You’ve been hitting the gym fairly regularly these days. Up to this point, you’ve been spending a lot of time on the treadmill and the exercise bike. But, each time you go, you feel a deeper and deeper desire to pursue bodybuilding.
That’s why you’re here: you’re ready to get started, and you want to know how it’s done. Fortunately, you’ve come to the right place. Here is our full guide on how to become a bodybuilder.
Focus on the Diet
This might shock you, but lifting weights is not the most important part of bodybuilding. Do you know what it is? Your diet.
If you’re not furnishing your body with the right nutrients, you’re going to have an extremely difficult time building muscle. In most cases, you’ll have trouble increasing your strength as well.
So, what does a good bodybuilding diet look like? We’ll discuss some of the specifics below.
Getting the Adequate Number of Calories
If you want to gain muscle, you need to consume more calories than your body burns. Gaining muscle while in a caloric deficit is possible but difficult. And it’s certainly not something that a beginner bodybuilder should be attempting.
See, calories provide energy to the muscles. If there aren’t enough calories in the body, not enough energy can be provided.
As such, you need to find your caloric maintenance number and exceed it by between 250 and 500 calories a day. How do you find your caloric maintenance number? Well, you could use an online tool.
Note, though, that these aren’t 100% accurate. In truth, you just need to experiment a bit until you get a good feel for it.
Count your calories and determine whether they’re causing you to gain or lose weight. Then, adjust slowly until your weight stagnates.
Splitting the Macronutrients Correctly
The bodybuilding diet is highly focused on macronutrient splits. The macronutrients include protein, fat, and carbohydrates. If you’re eating too much of any of these, you will struggle to increase muscle mass.
Now, what is a good macronutrient split? A standard bodybuilding split would be 55% carbs, 30% protein, and 15% fat. This would mean that, out of all the macronutrients you eat in a day, 55% of them are carbs, 30% of them are proteins, and 15% of them are fats.
There can be some variation here, but this is a good place to start.
Identifying Bodybuilding-friendly Foods
Now, it can be difficult to find foods that accommodate your caloric limits and macronutrient splits. But rest assured, they’re out there.
Some of the best bodybuilding foods include grilled chicken, fish, dairy products, and smoothies. Many bodybuilders use whey protein powders, as it’s high in protein, low in calories, and easy to incorporate into most foods.
For more information on the matter, read this.
Establish a Weightlifting Routine
We’ve discussed the diet. Now, let’s talk about the weightlifting routine. To gain strength and muscle, you need to engage in muscle building exercises, generally at least 3 times a week.
Though there are many different types of weightlifting routines out there for you to utilize, as a beginner, you should be focusing on routines that feature compound exercises. These include lifts that hit several muscle groups (i.e., squats, deadlifts, benchpresses, etc.).
Generally speaking, it’s wise for beginners to get their strength up as quickly as possible. This is best accomplished by doing full-body workouts 3 days a week, lifting as heavy as possible at each workout. Doing this will eventually get you out of the beginner stage, at which point you can pursue more complex exercise routines.
Muscle Building Tips
Lifting weights is both physically and mentally strenuous. As such, it’s not uncommon for new bodybuilders to get burnt out. To keep yourself going, do the following.
1. Track Your Progress
First and foremost, you need to track your progress. Record your weights and reps for every exercise you do. Then, gradually scale up from workout to workout.
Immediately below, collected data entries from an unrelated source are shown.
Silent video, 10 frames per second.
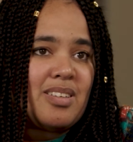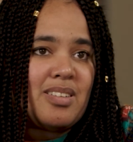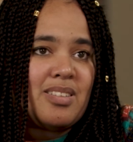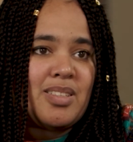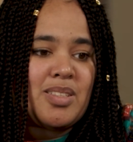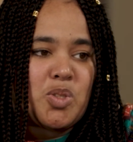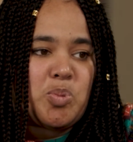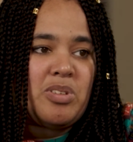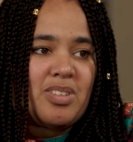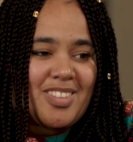this
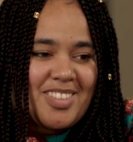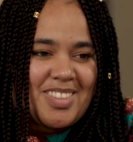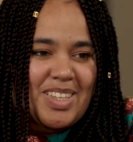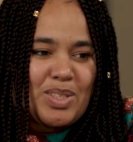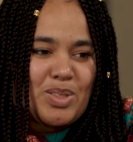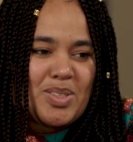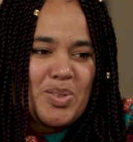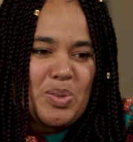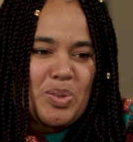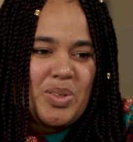experience as,
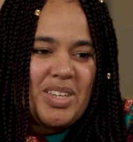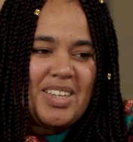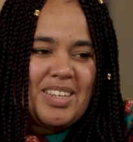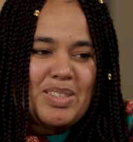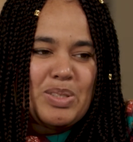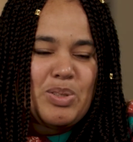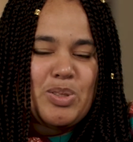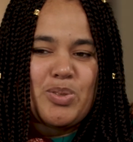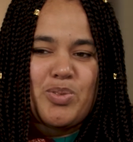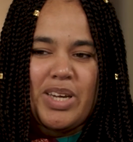you know, a
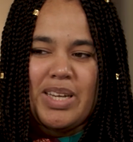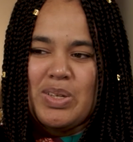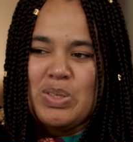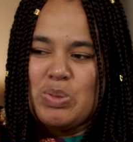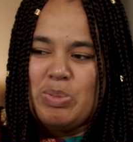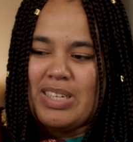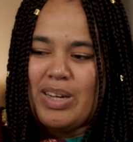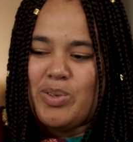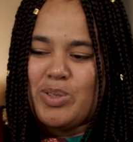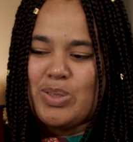series of failures, but
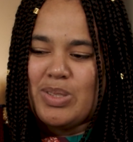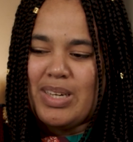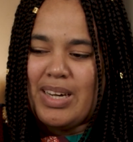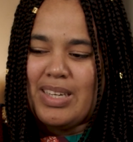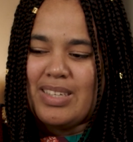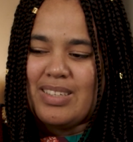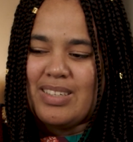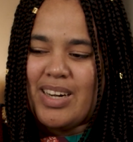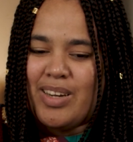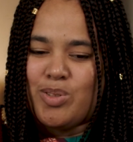
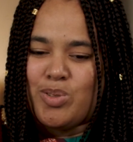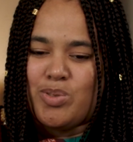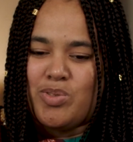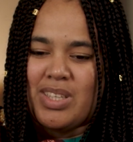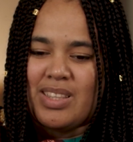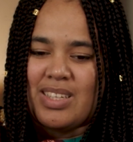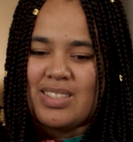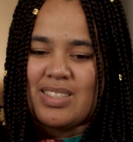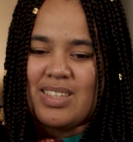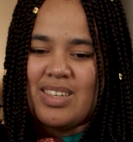I also think
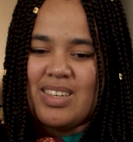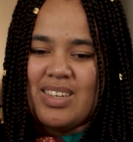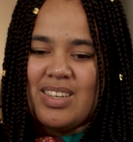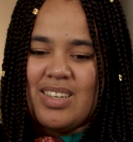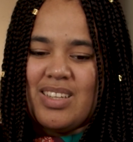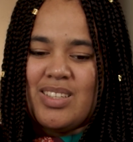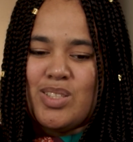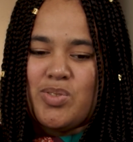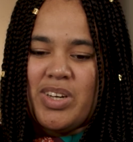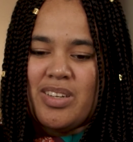that
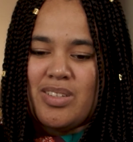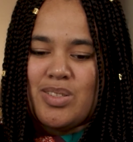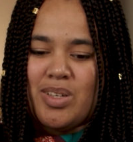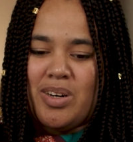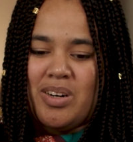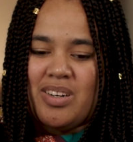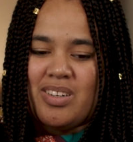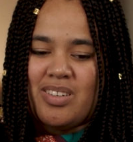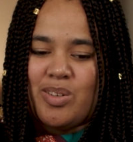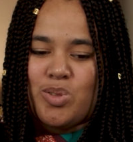these failures
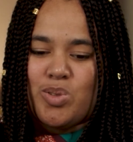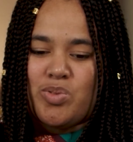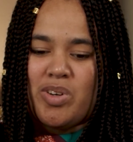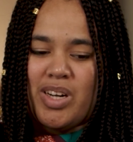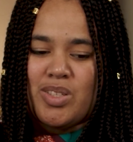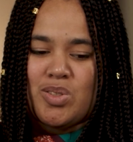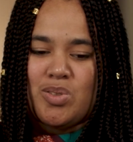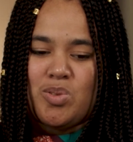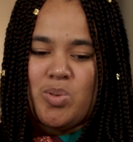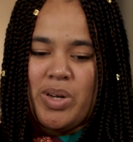are also for us a
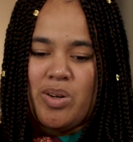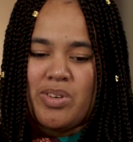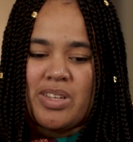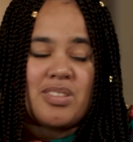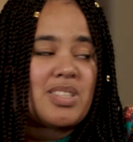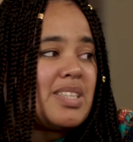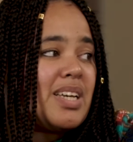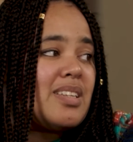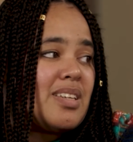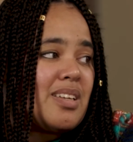new way of
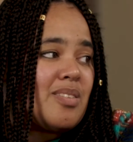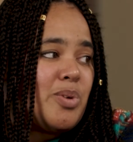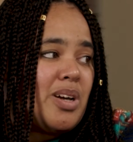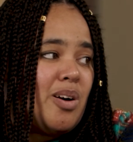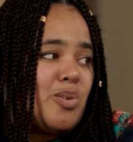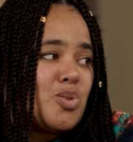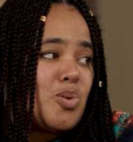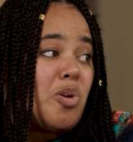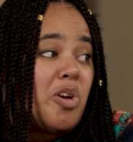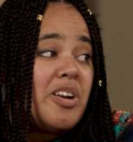understanding. We are
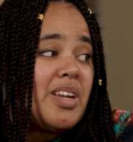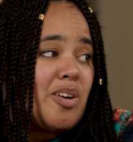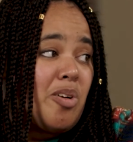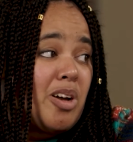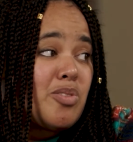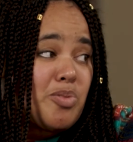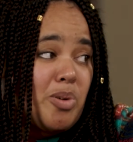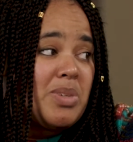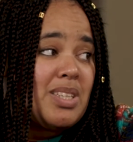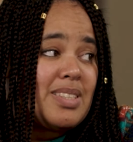also learning a lot
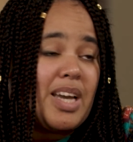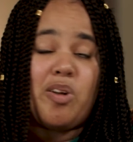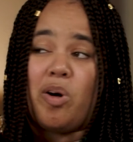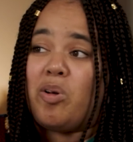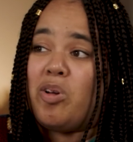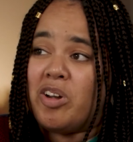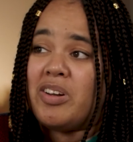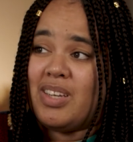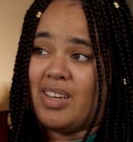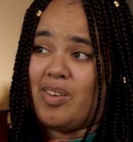from it and
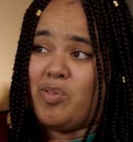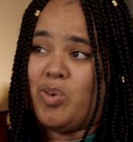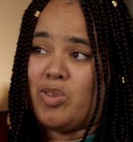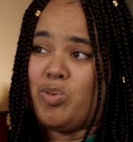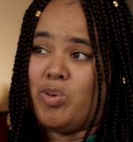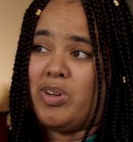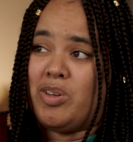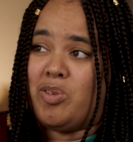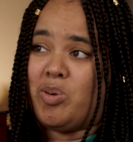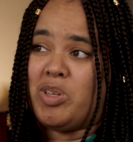unlearning what we already
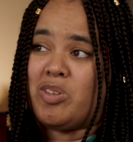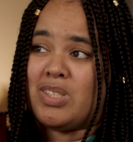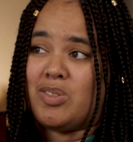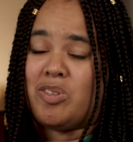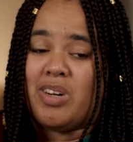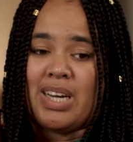know, because, you know,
Not only will this help you to get consistently stronger, but it will also ensure that you’re always progressing. This is important for your self-esteem.
2. Eat Before Lifting
When you go to the gym to lift, you want to be firing on all cylinders. You can’t do this if you lack energy.
How do you ensure that you have enough energy to lift? By eating right before you go to the gym.
3. Rest
You can’t become a bodybuilder without exercise. That said, you can’t become a bodybuilder without rest, either. Resting your muscles (and your body and mind in general) is just as important as working them.
You should leave at least a day of rest between the working out of a muscle group. So, if you hit the chest hard on Monday, you should wait until at least Wednesday to do so again. If you’re doing full-body workouts, you should avoid exercise completely on your days off.
You’ll also want to make sure that you’re getting plenty of sleep. Make sure to get 7 to 9 hours of sleep every night. This is necessary not only for the building of your muscles but for the health of your mind as well.
4. Consider Supplements
Eating a good diet alone can get you the bodybuilding results you want. That said, they’re bound to get you there slowly.
If you want to speed up the process, you should consider taking supplements. Supplements improve your energy levels, allowing you to maximize every workout you have. As a starter in supplements, read this article about how to take SARMS.
And That’s How to Become a Bodybuilder
And there it is; that’s how to become a bodybuilder. Put these tips into action, and, soon enough, you’ll have the physique you’ve only dreamed about.